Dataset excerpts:
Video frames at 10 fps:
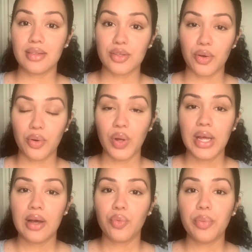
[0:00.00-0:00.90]
So
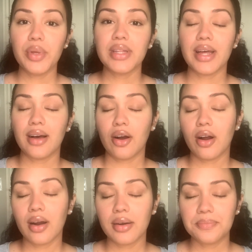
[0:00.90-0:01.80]
women that
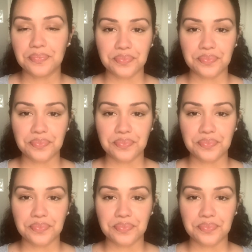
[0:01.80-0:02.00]
are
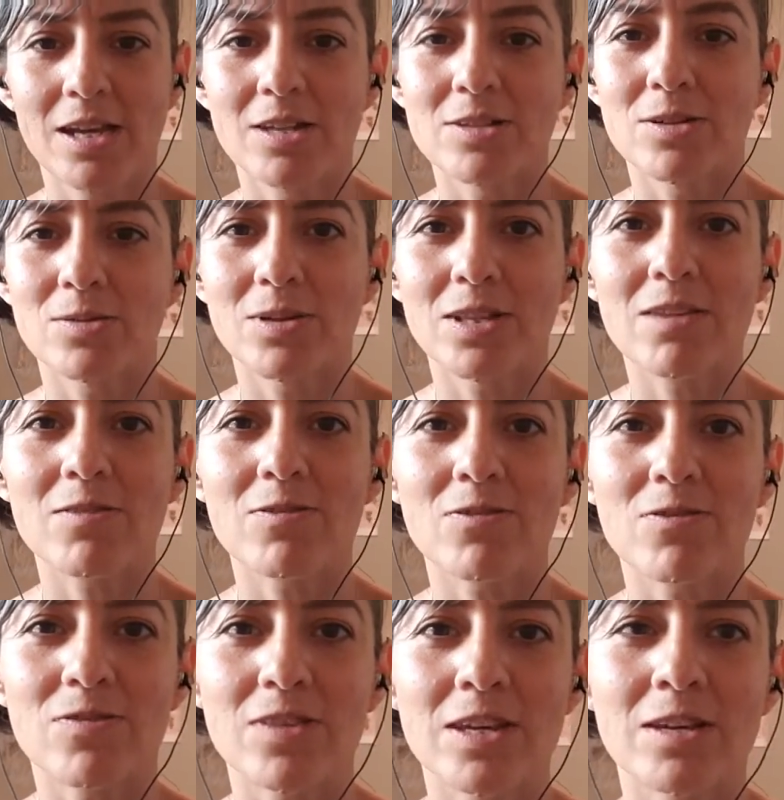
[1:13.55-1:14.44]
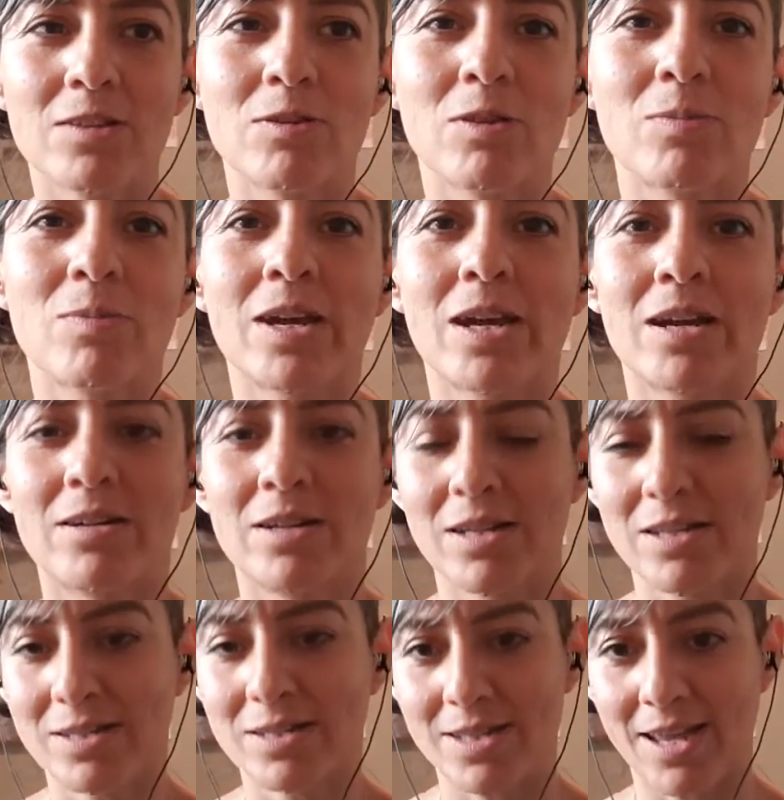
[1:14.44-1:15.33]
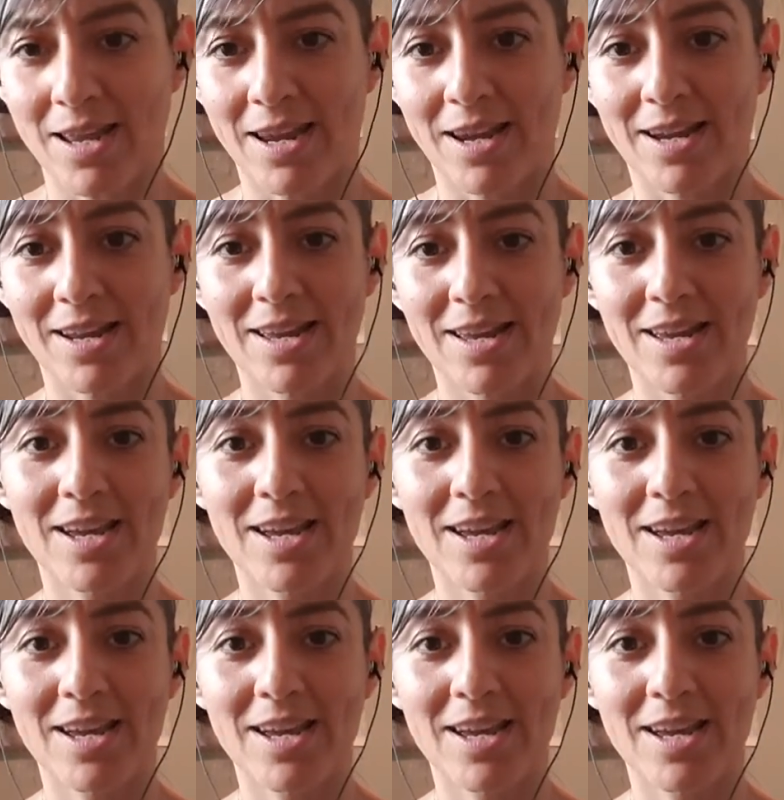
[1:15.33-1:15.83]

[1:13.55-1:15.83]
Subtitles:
to really feel what my heart is saying,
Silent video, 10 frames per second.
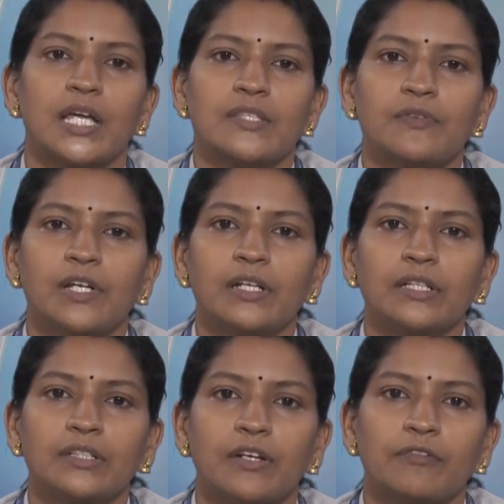Transfer
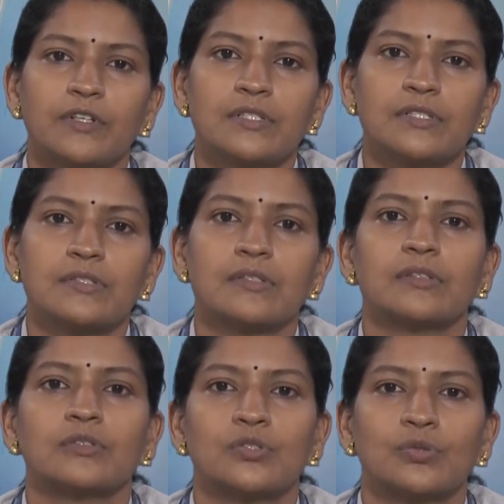learning refers
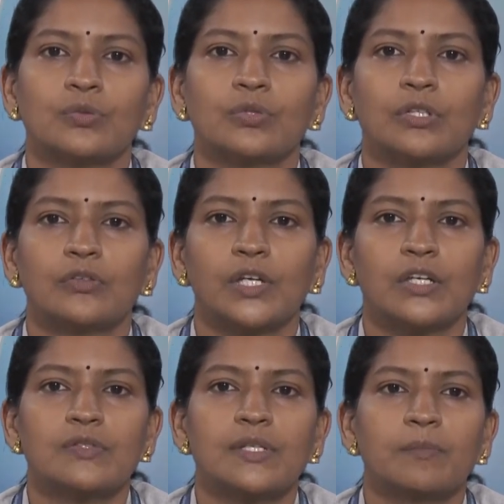to
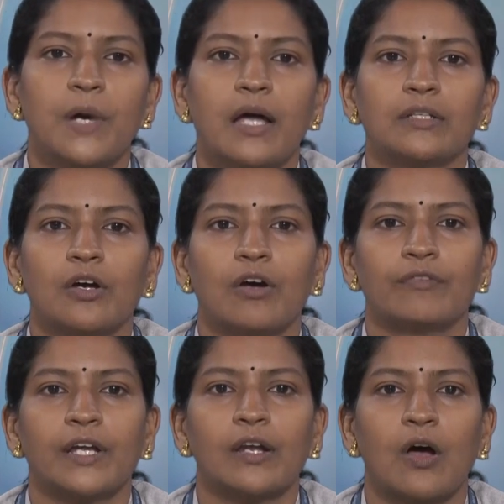reusing part
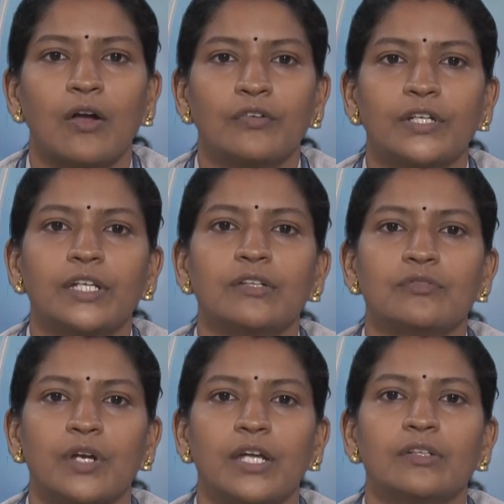of an already
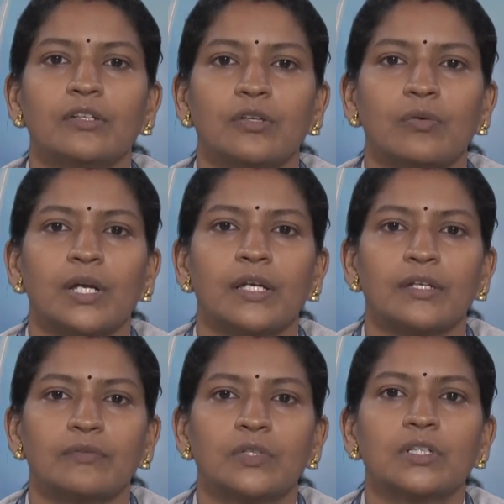trained neural
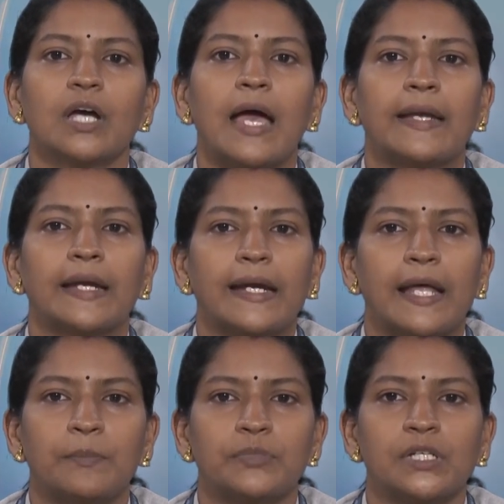network and
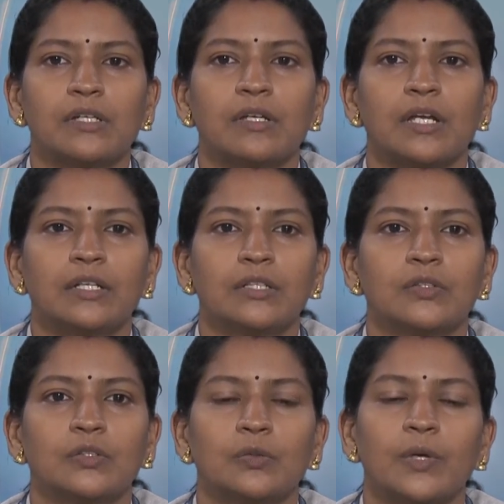adapting
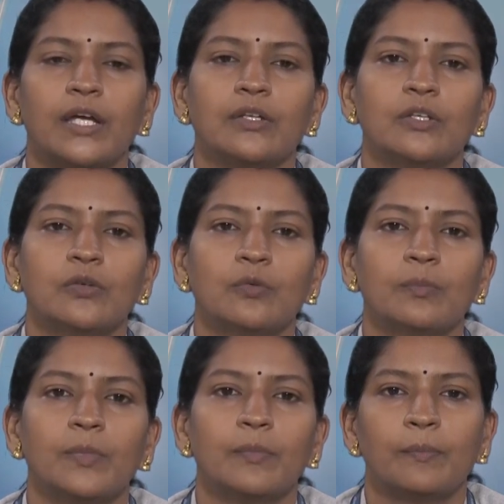it to a
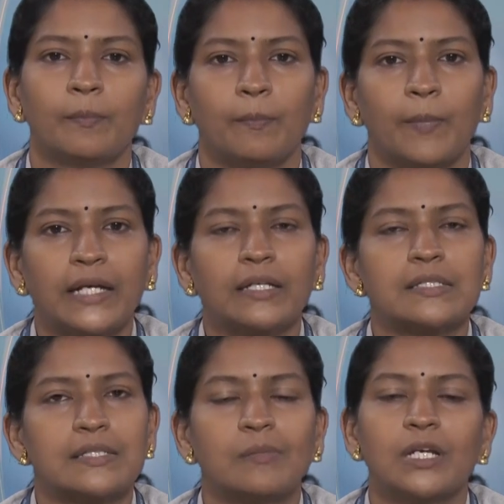new
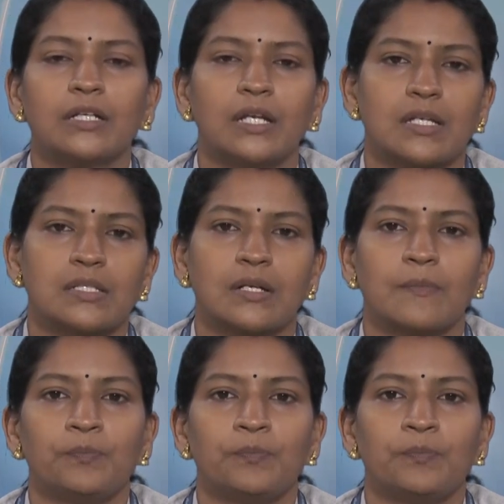but similar task.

▶ _Problem details_: Reproduce the lines from the one with "[0:00.00-0:00.90]" through the end of the data, keeping both end lines, adding nothing, and dropping any pictures.

▶ _Completed task_:
[0:00.00-0:00.90]
So
[0:00.90-0:01.80]
women that
[0:01.80-0:02.00]
are
[1:13.55-1:14.44]
[1:14.44-1:15.33]
[1:15.33-1:15.83]

[1:13.55-1:15.83]
Subtitles:
to really feel what my heart is saying,
Silent video, 10 frames per second.
Transfer
learning refers
to
reusing part
of an already
trained neural
network and
adapting
it to a
new
but similar task.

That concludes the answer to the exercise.